Collected data entries
━━━━━━━━━━
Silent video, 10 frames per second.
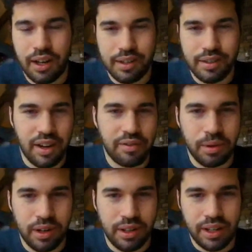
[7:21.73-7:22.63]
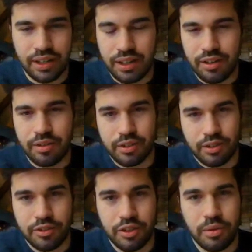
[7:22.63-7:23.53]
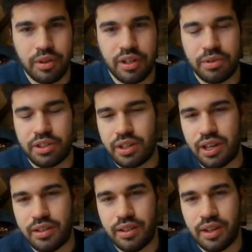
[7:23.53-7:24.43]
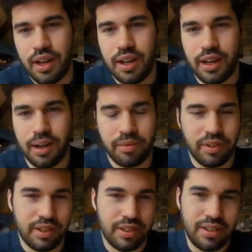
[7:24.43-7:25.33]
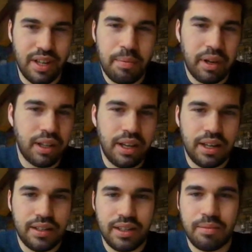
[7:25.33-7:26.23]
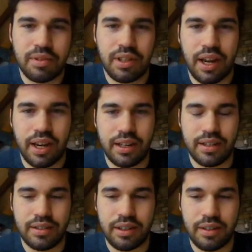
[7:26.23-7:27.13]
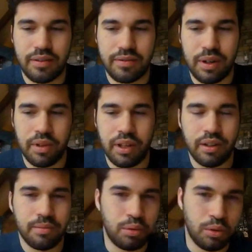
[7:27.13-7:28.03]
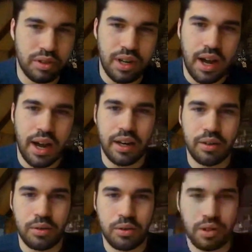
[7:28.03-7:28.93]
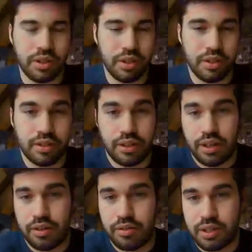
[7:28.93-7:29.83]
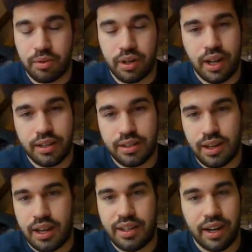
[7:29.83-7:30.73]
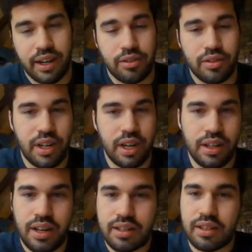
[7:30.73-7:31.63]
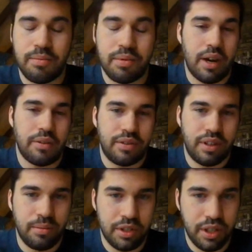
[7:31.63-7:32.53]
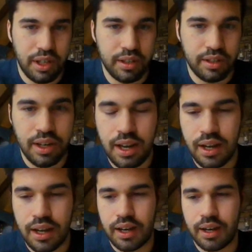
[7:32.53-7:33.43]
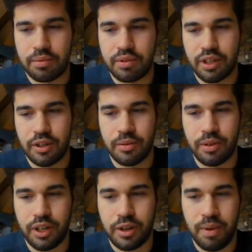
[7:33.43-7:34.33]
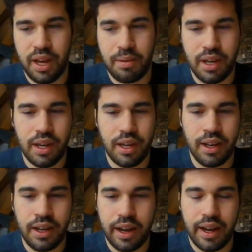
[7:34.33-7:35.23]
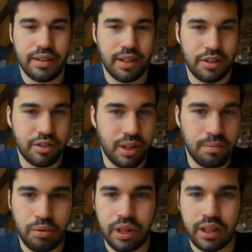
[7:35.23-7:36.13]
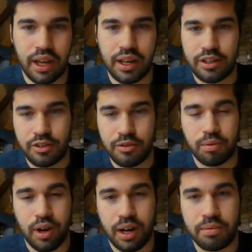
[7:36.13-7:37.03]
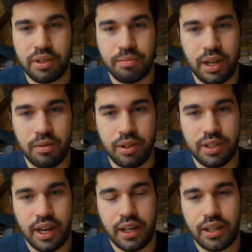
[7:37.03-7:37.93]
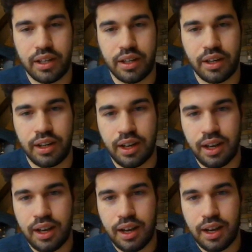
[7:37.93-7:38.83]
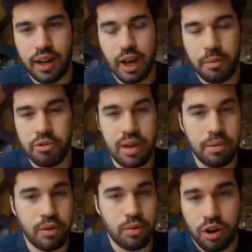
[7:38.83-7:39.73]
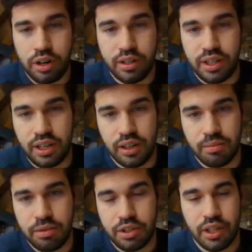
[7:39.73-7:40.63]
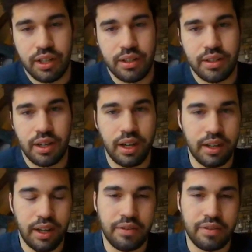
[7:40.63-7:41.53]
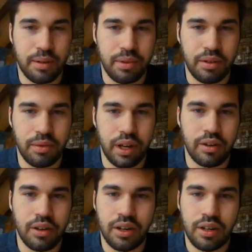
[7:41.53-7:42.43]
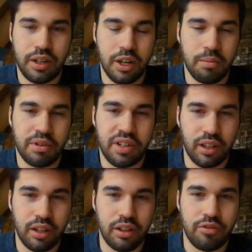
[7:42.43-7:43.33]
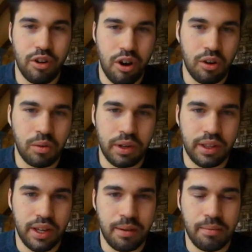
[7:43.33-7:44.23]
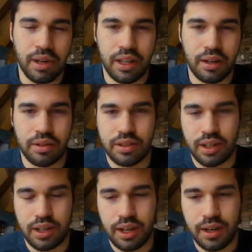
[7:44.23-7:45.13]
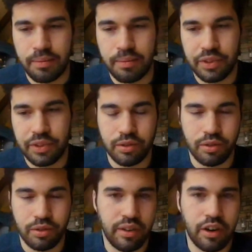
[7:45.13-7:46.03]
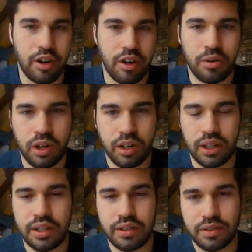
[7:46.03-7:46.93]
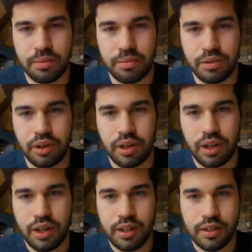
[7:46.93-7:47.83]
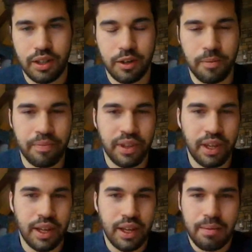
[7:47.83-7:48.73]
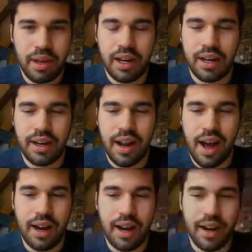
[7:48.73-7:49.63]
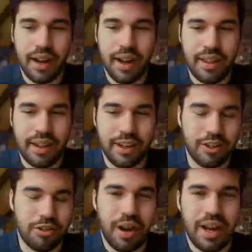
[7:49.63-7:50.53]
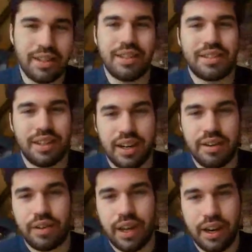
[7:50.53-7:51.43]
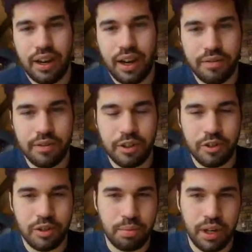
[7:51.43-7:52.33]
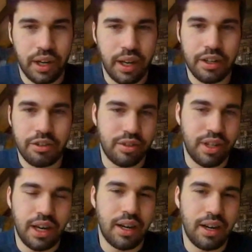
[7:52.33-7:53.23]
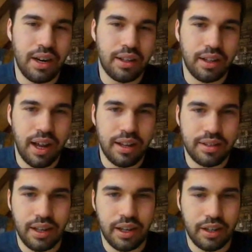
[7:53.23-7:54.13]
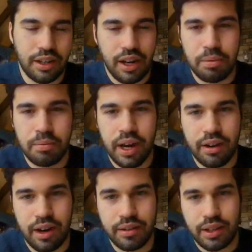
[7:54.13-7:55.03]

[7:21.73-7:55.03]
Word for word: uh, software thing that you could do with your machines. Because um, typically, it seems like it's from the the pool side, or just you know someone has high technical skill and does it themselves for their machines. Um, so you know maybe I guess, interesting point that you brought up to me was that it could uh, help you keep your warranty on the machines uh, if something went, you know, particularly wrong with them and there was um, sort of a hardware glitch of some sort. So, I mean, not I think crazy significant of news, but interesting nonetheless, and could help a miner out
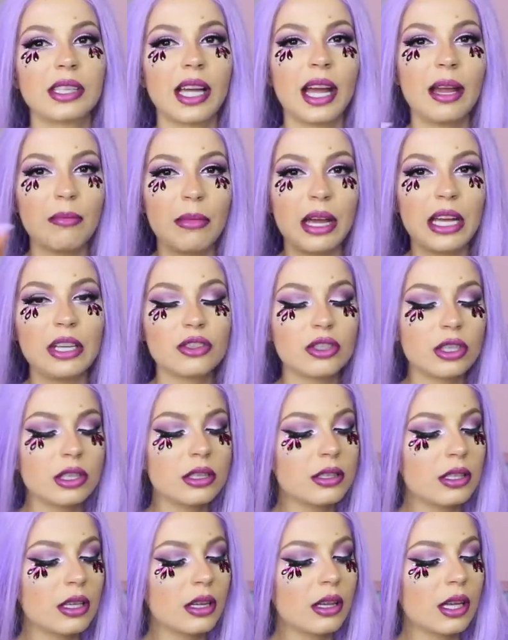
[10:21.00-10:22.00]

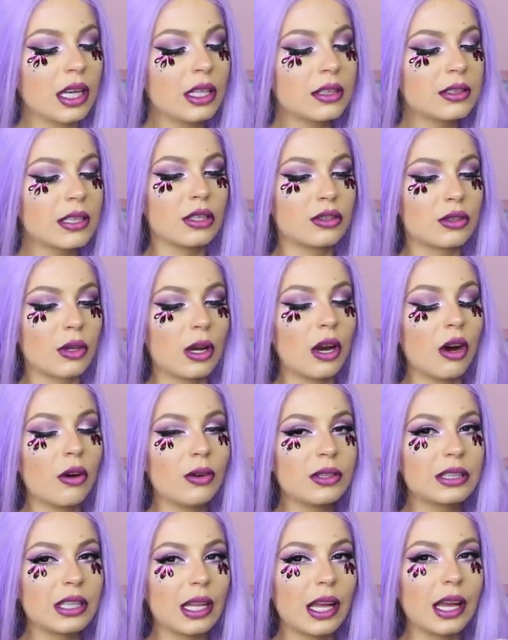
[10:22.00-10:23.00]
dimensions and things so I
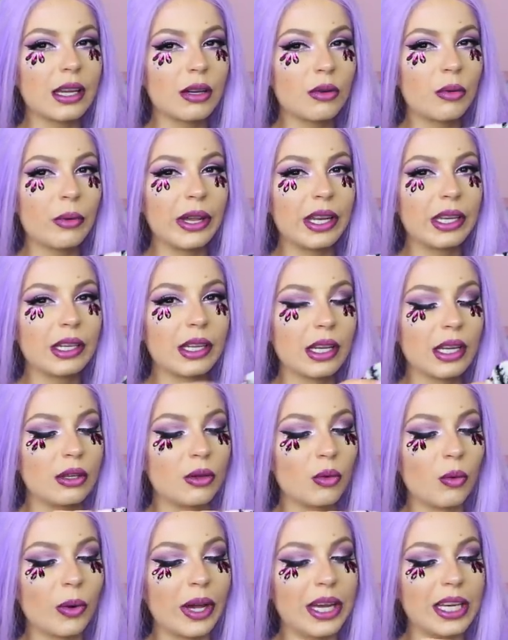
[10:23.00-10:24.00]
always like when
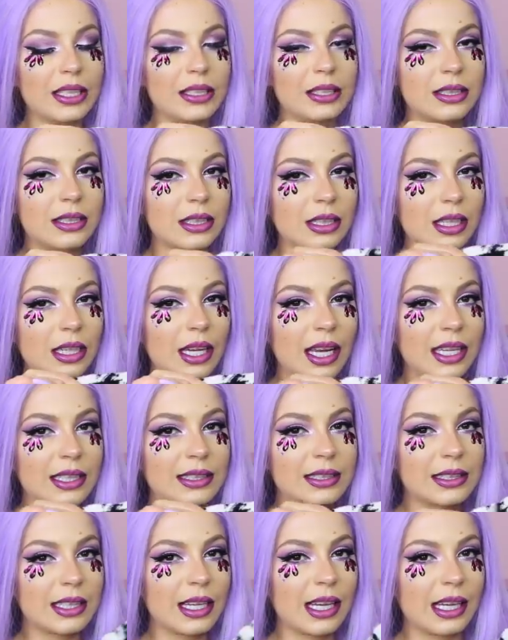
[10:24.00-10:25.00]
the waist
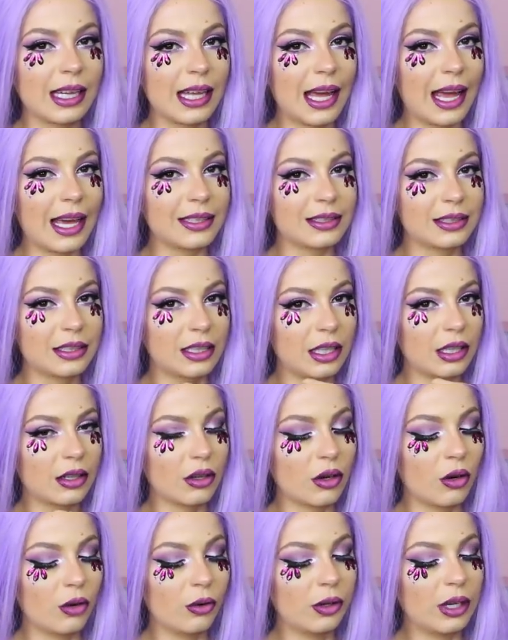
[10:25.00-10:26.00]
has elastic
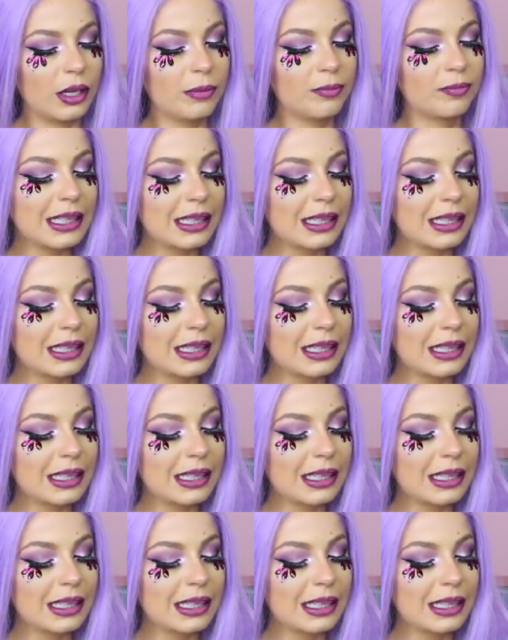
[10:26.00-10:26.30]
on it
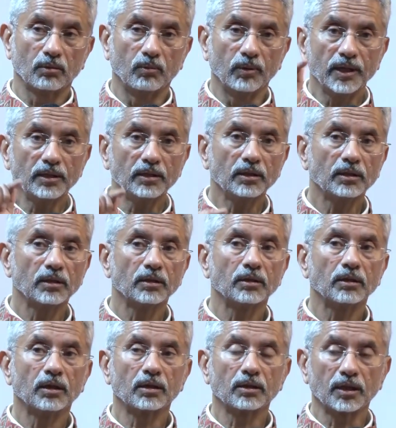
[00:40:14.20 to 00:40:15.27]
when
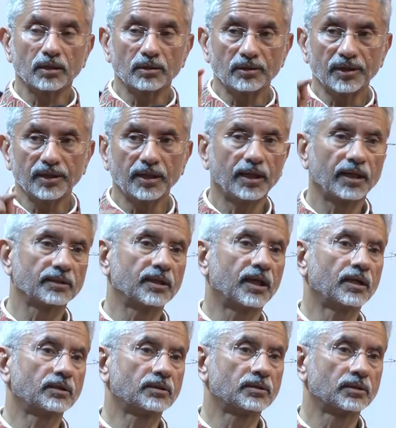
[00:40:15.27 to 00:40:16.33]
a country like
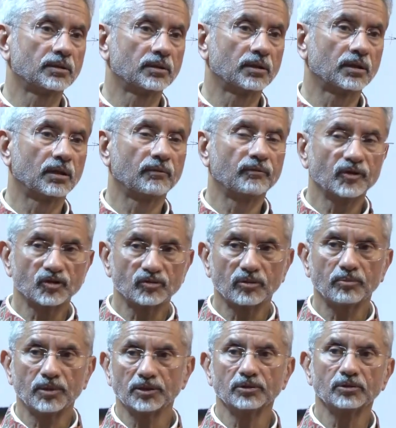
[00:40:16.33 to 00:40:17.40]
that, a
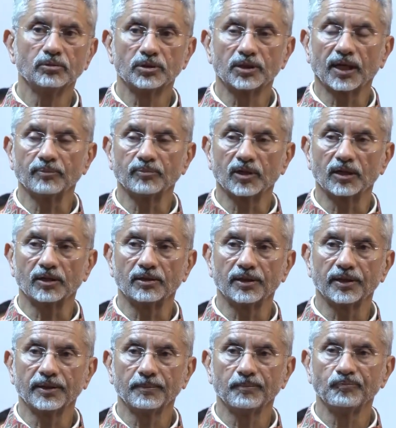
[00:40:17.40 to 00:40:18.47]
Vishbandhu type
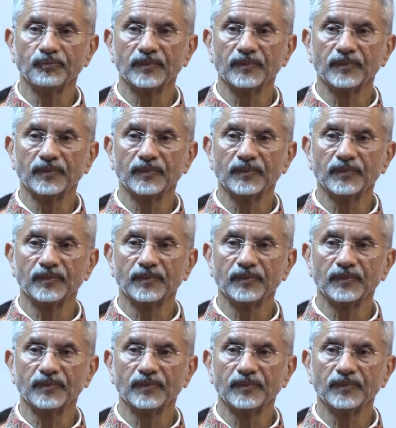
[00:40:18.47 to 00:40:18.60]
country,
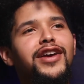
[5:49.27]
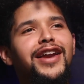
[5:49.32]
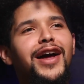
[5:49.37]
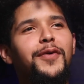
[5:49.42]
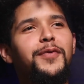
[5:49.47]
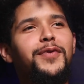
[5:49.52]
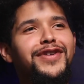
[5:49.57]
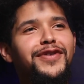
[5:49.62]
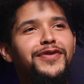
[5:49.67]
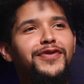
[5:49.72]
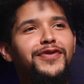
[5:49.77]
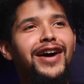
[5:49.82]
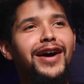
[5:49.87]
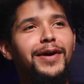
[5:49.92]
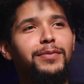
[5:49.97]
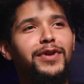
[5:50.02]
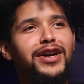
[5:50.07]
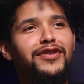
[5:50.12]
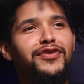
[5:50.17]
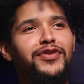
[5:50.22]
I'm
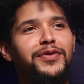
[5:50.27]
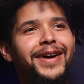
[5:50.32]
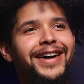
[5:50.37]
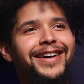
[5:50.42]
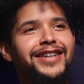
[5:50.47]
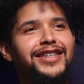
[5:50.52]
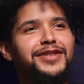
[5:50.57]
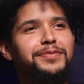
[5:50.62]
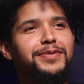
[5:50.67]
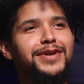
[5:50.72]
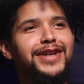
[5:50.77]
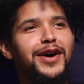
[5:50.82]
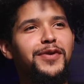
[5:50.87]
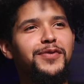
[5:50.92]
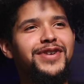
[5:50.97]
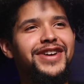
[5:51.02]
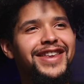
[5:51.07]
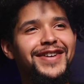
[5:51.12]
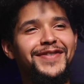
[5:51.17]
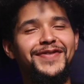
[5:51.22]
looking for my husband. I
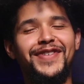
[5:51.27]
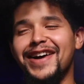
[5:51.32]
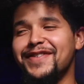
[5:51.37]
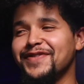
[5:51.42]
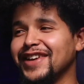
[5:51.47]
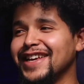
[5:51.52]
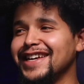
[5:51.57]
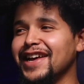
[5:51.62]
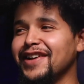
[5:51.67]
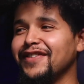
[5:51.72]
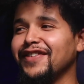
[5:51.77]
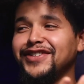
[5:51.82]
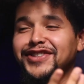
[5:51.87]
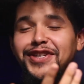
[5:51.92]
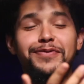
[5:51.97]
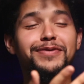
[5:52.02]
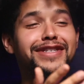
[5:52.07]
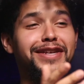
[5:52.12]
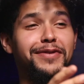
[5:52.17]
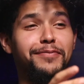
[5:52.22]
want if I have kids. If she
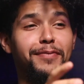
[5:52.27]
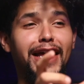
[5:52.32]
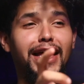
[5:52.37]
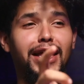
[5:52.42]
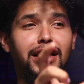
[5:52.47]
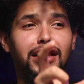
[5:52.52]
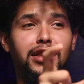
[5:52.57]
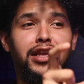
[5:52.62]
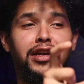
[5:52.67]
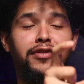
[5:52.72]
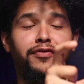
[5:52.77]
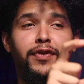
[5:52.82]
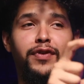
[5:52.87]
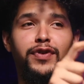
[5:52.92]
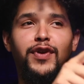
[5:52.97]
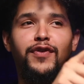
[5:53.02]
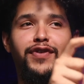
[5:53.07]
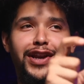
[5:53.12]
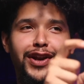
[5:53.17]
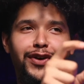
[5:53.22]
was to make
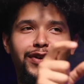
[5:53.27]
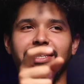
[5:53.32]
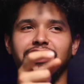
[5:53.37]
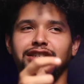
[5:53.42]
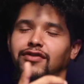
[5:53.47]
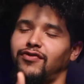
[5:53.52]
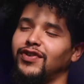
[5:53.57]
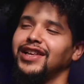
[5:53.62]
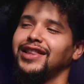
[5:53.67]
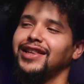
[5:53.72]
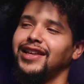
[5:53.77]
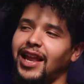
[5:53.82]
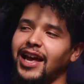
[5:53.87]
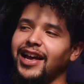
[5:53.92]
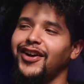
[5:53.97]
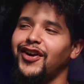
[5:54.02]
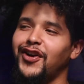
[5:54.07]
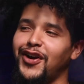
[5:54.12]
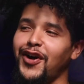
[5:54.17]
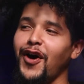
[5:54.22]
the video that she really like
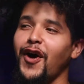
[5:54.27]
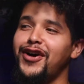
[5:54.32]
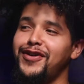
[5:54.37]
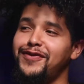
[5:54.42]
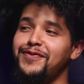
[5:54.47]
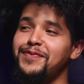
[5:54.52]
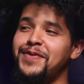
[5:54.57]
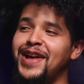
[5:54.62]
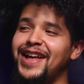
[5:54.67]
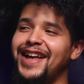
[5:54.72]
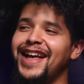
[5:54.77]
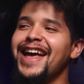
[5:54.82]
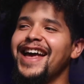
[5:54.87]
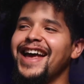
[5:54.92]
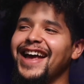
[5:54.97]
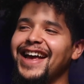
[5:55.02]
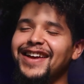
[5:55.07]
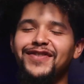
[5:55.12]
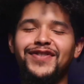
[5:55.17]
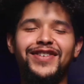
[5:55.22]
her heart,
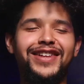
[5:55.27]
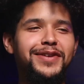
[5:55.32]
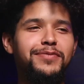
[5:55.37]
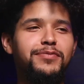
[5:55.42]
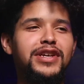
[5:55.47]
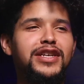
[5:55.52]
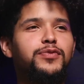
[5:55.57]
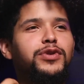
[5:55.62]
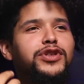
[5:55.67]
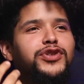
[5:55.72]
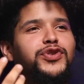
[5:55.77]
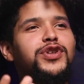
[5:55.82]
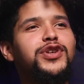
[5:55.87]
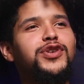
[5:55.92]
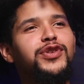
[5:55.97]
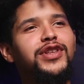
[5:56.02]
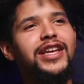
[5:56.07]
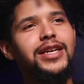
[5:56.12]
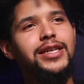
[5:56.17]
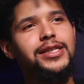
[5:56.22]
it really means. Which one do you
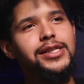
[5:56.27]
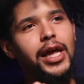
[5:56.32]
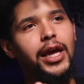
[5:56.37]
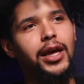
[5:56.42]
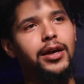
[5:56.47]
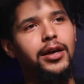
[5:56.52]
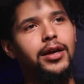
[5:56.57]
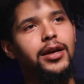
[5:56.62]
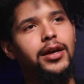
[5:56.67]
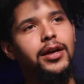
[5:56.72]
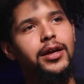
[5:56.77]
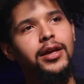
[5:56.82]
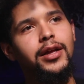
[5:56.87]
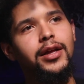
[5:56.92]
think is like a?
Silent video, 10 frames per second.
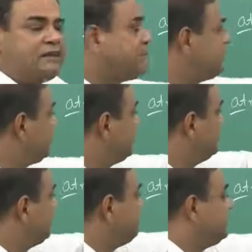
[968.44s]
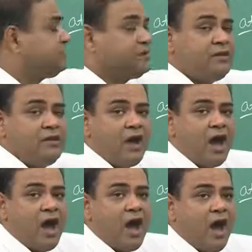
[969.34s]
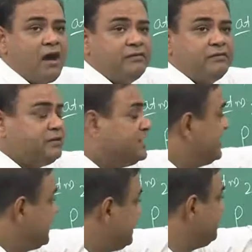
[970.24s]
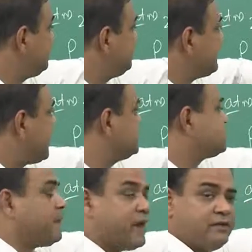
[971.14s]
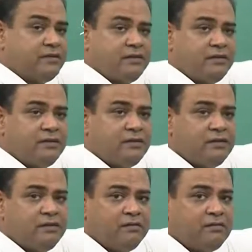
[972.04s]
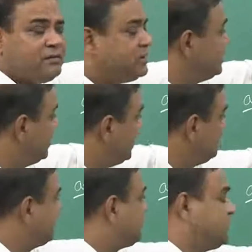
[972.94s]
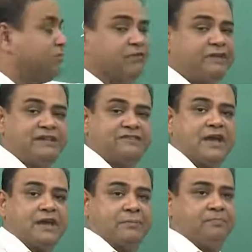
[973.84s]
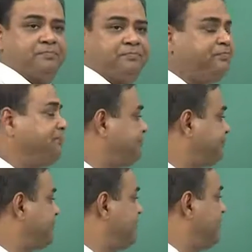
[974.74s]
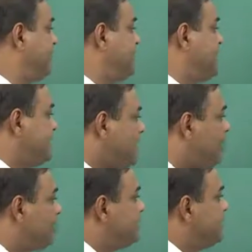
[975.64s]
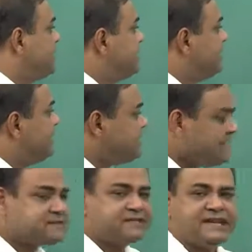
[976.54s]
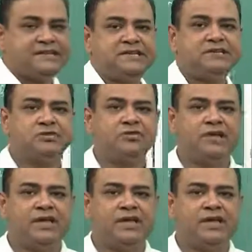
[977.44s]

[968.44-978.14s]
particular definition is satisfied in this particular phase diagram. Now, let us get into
━━━━━━━━━━
What is required:
Only the lines from the first line of the data above through the line with "[7:32.53-7:33.43]" should appear in the answer, retyped exactly, with every picture left out.

Answer to this exercise:
Silent video, 10 frames per second.
[7:21.73-7:22.63]
[7:22.63-7:23.53]
[7:23.53-7:24.43]
[7:24.43-7:25.33]
[7:25.33-7:26.23]
[7:26.23-7:27.13]
[7:27.13-7:28.03]
[7:28.03-7:28.93]
[7:28.93-7:29.83]
[7:29.83-7:30.73]
[7:30.73-7:31.63]
[7:31.63-7:32.53]
[7:32.53-7:33.43]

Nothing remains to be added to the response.